Pasar E-commerce Masih Bisa Terus Tumbuh, Konsumen Potensial di Pedesaan Belum Tergarap
Banyak investor melirik sektor marketplace di Indonesia untuk menarik konsumen karena peluang ekonominya sangat besar.
Penulis: Hendra Gunawan
Editor: Choirul Arifin
Pemain e-commerce tidak dapat menerapkan model bisnis B2C bagi pengguna di pelosok meski pola tersebut sukses di tempat lain.
Pria yang berpengalaman mengembangkan e-commerce di 30 negara itu juga melihat faktor kepraktisan membuat pemain besar tetap memprioritaskan eksistensi mereka di kota-kota tier-1 meski daya beli masyarakat perdesaan akan tumbuh hampir 50 persen.
Bagi pemain e-commerce, lebih mudah memanfaatkan dan meningkatkan jumlah infrastruktur yang telah mereka bangun. Artinya, akan ada banyak peluang bagi pelaku bisnis yang menyasar pasar rural.
Walau demikian, Kaya menilai ada teka-teki perdagangan elektronik di kawasan perdesaan yang harus diatasi. Sebab, tidak mudah menggarap pasar rural. “Jika semudah itu, sudah banyak pemain e-commerce yang melakukannya.”
Menurut Kaya, langkah pertama yang harus dilakukan ialah membaca dan memahami perilaku konsumen dan komunitas di perdesaan.
Perdagangan elektronik telah berevolusi dan mempunyai keterikatan kuat dengan rantai pasok e-commerce di Asia Tenggara, China tetap menjadi titik referensi untuk pemain e-commerce Indonesia.

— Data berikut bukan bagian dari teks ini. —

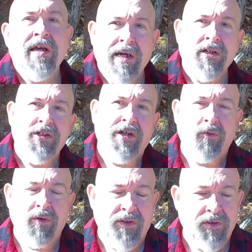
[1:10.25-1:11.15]
I'm going to
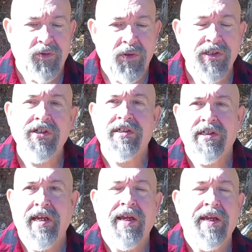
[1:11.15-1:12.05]
share one of those with you
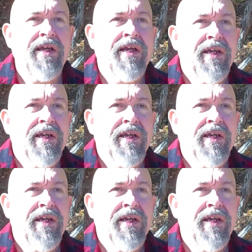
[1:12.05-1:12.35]
today.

Berpengalaman mengelola e-commerce di China, Kaya melihat social-commerce seperti Pinduoduo dan Shihuituan menjadi kunci bagi pemain e-commerce untuk mengatasi kesenjangan dan melompat dari industri ritel tradisional.
“Saya optimistis social-commerce dapat menjadi jalan untuk mengaktifkan komunitas perdesaan di Indonesia dalam perdagangan elektronik. Itulah sebabnya tim saya mencoba memperkenalkan model operasi perdagangan sosial ke komunitas perdesaan,” ungkap Kaya.

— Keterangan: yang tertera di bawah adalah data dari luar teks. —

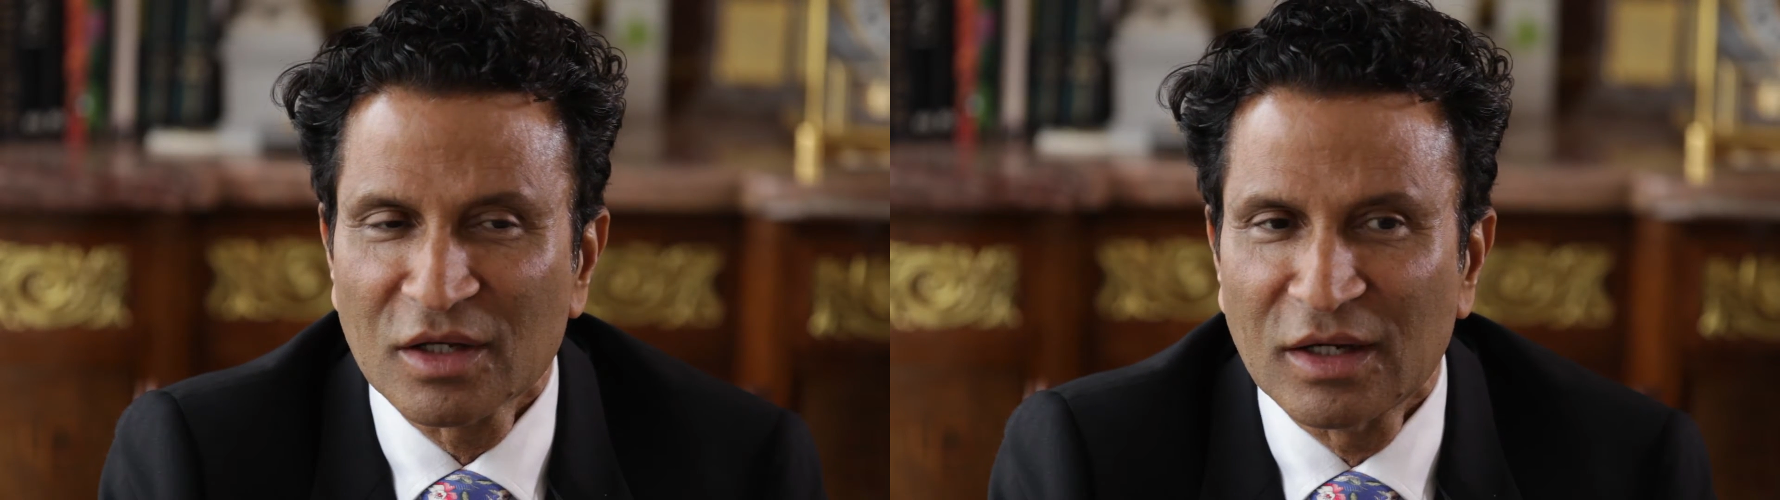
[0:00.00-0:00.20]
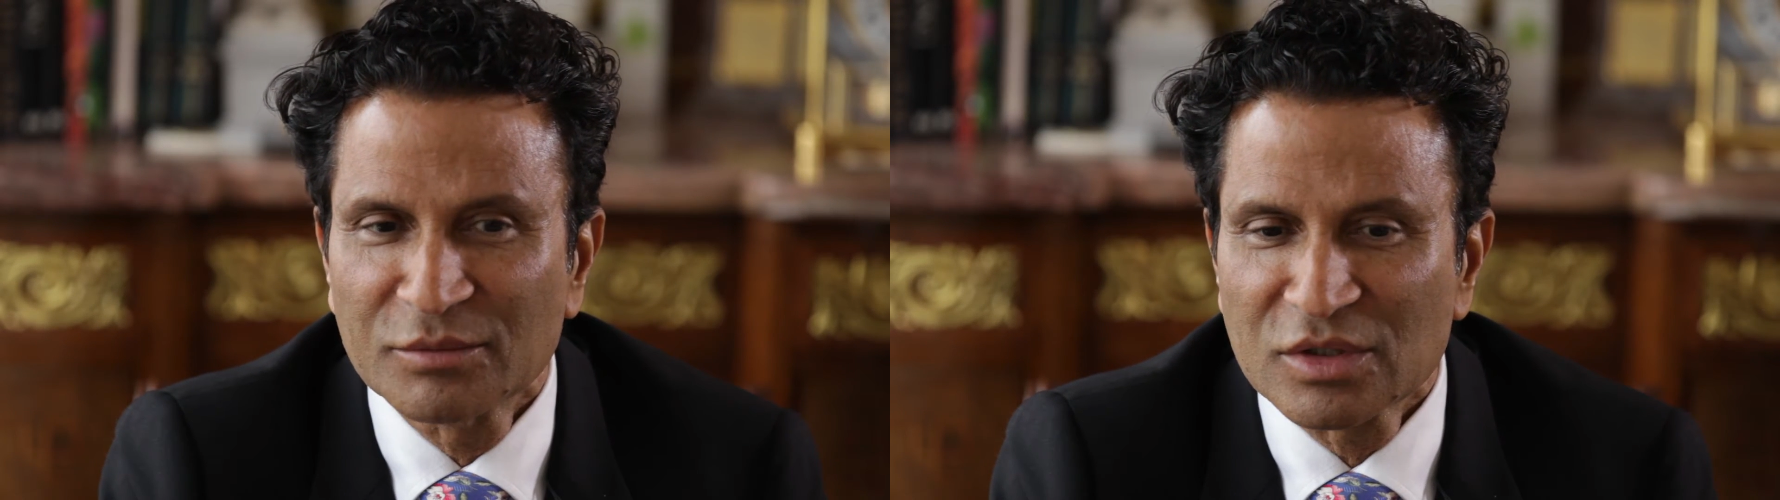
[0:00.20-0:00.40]

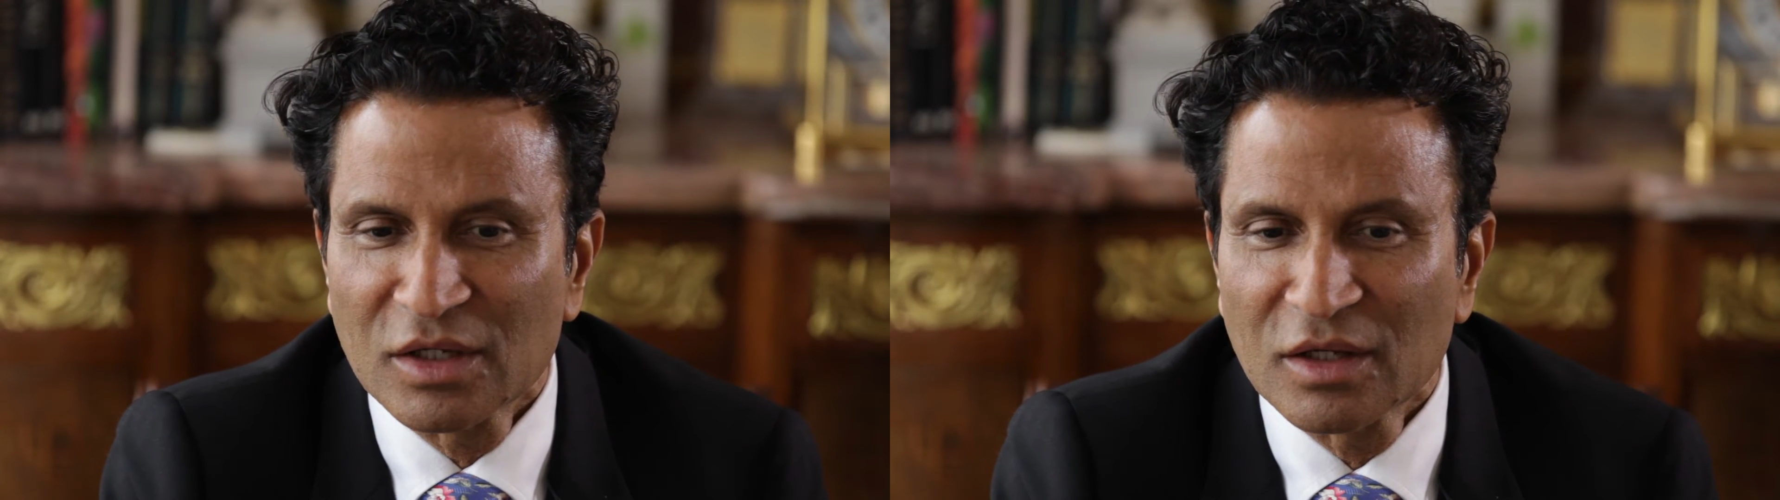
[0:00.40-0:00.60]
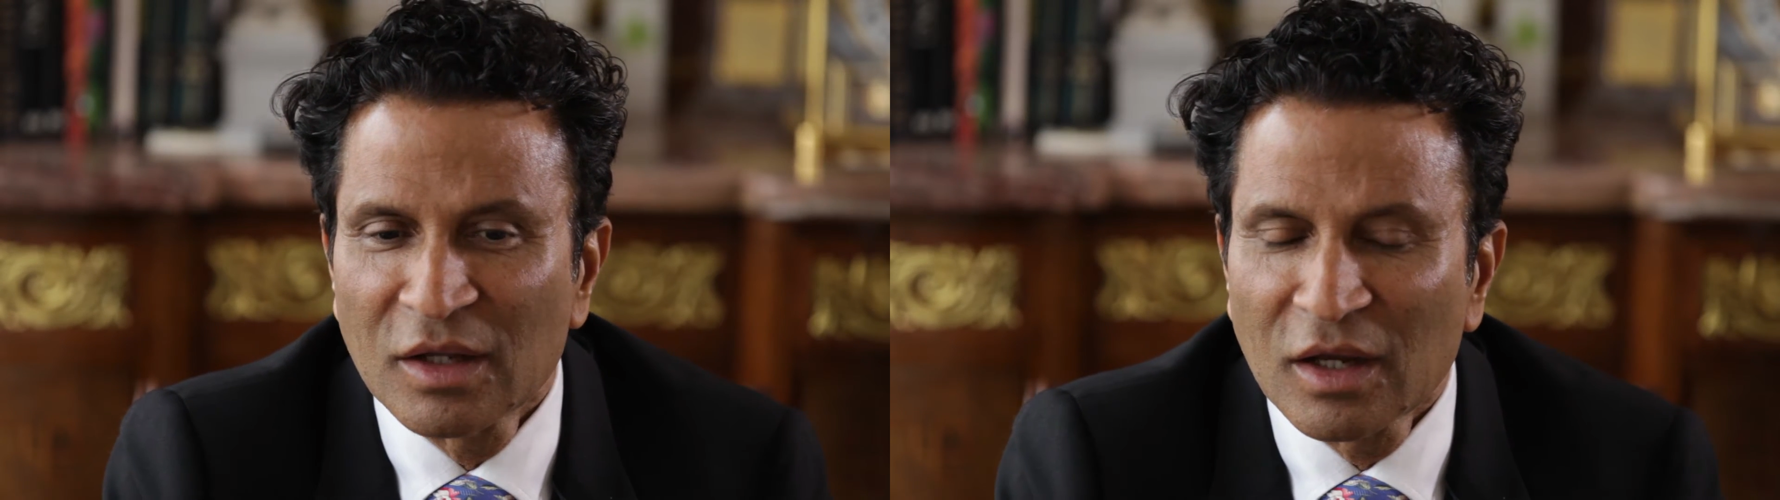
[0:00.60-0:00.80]

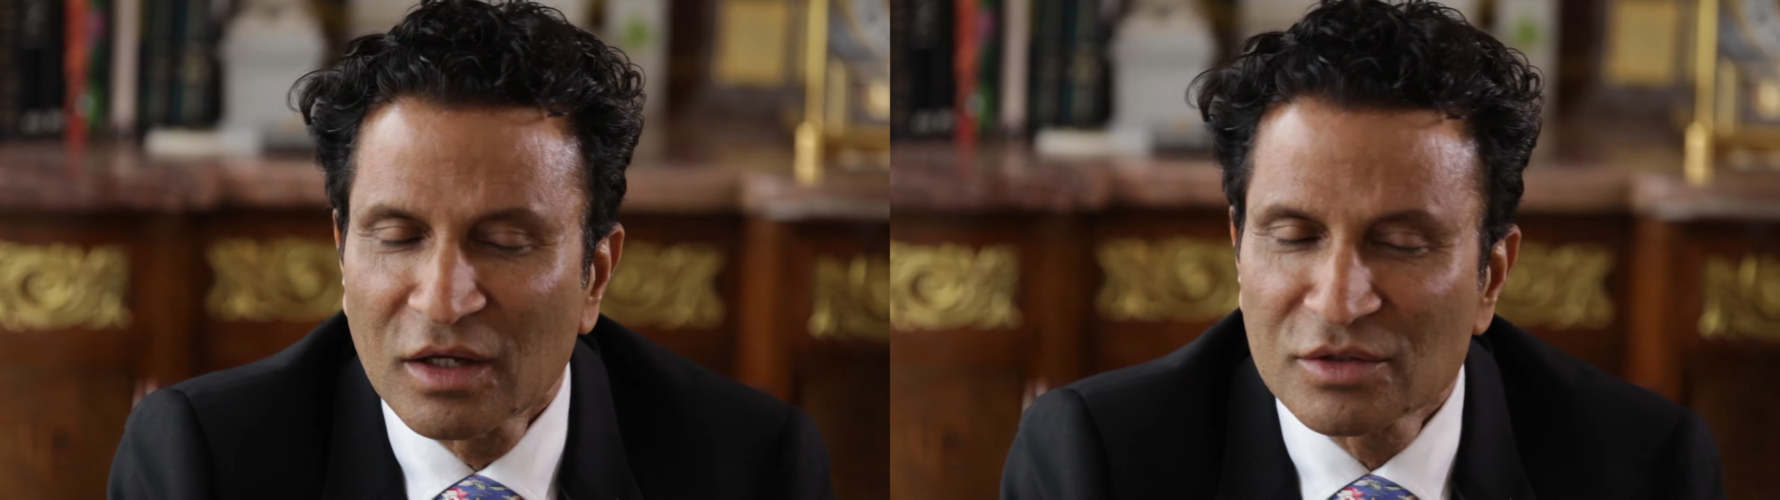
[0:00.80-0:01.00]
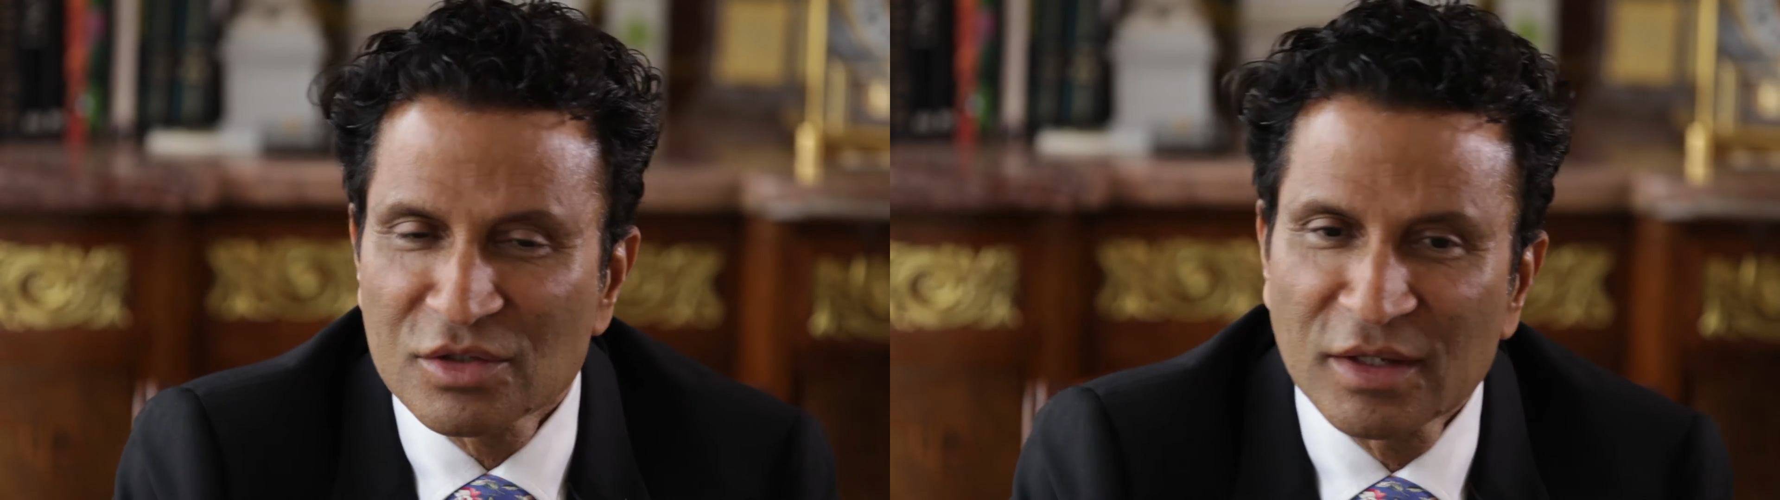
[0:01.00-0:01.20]

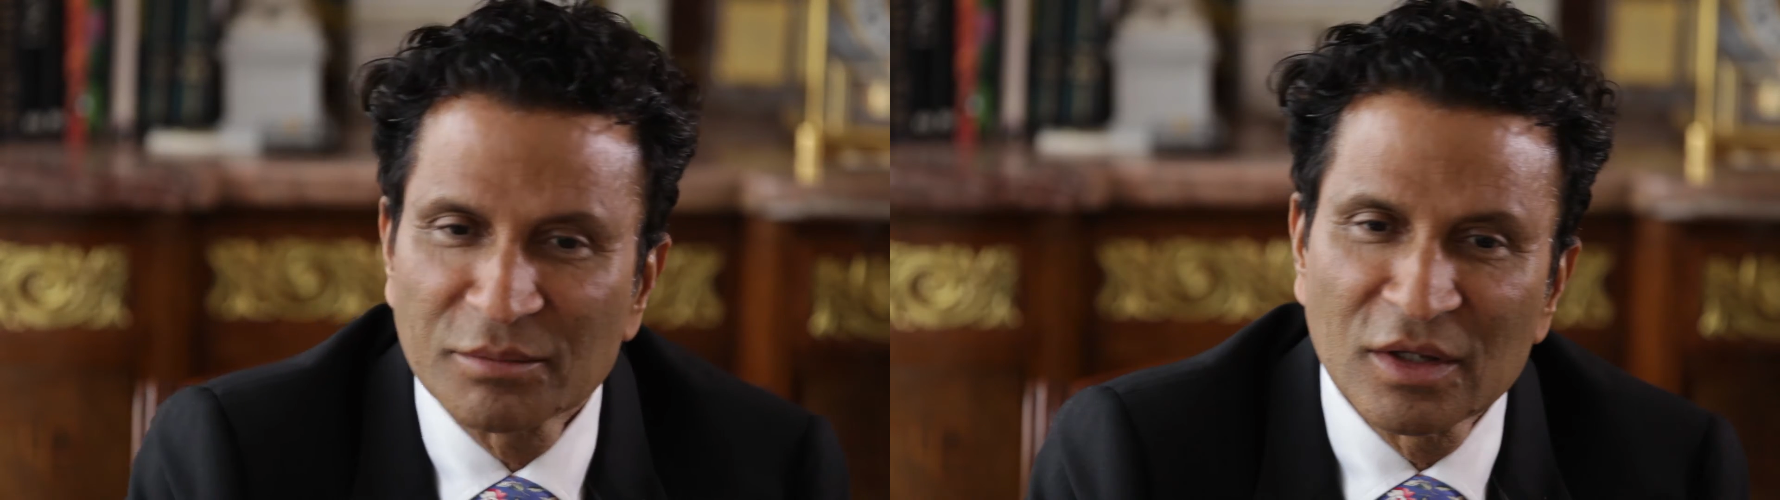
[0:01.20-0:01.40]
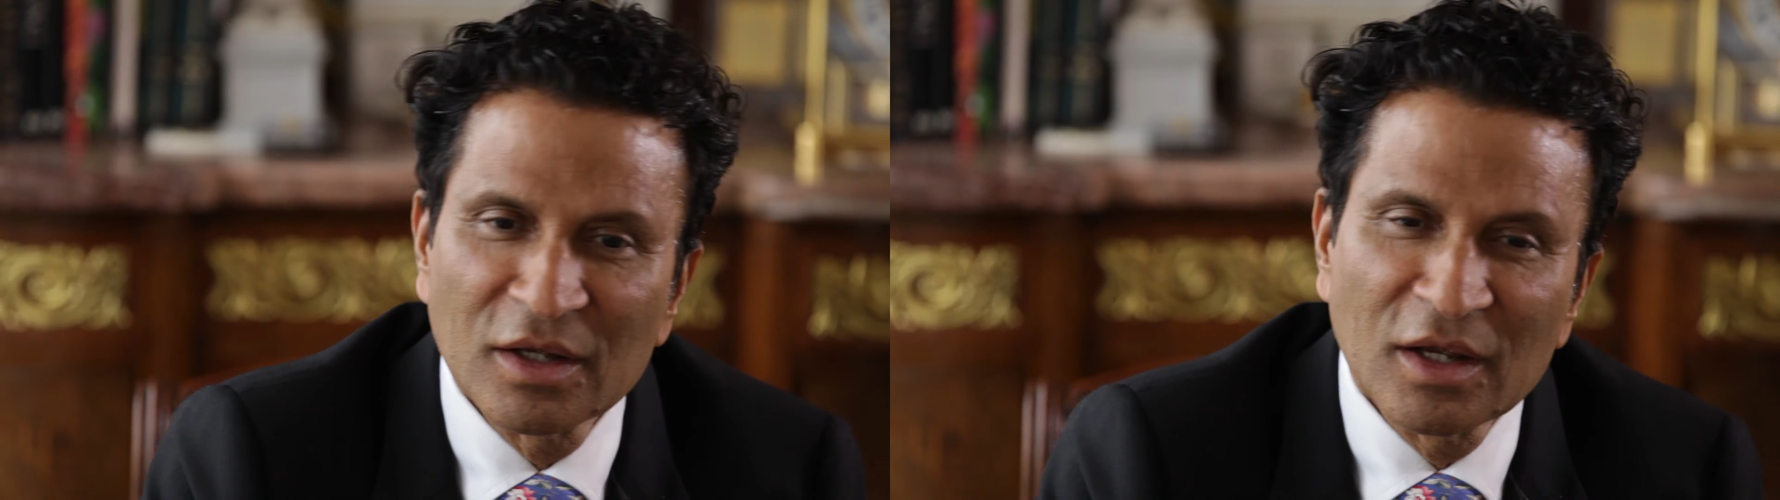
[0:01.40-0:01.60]
concept,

Social-commerce juga akan berbeda di Indonesia. Alasan pertama ialah faktor geografis dan logistik. China merupakan daratan besar yang terpusat.
Sementara Indonesia adalah negara kepulauan yang tersebar sehingga memicu tidak efisiennya rantai pasok dan berdampak pada tingginya biaya logistik.
Alasan kedua, infrastruktur. Walaupun berbagai usaha dalam e-commerce telah berinvestasi pada infrastruktur, Indonesia belum memiliki ekosistem teknologi terintegrasi seperti China.
Indonesia tidak mempunyai aplikasi super seperti WeChat. Banyak aplikasi social-commerce di China menyematkan beragam fitur pada platform WeChat. Ekosistem teknologi seperti ini tidak ditemui di Indonesia.
Meski China memiliki pondasi e-commerce yang kuat, Indonesia tidak dapat sepenuhnya mengadopsi bisnis model dari sana. “Perlu ada penyesuaian, terutama bagi perekonomian di pelosok Indonesia,” terang Kaya.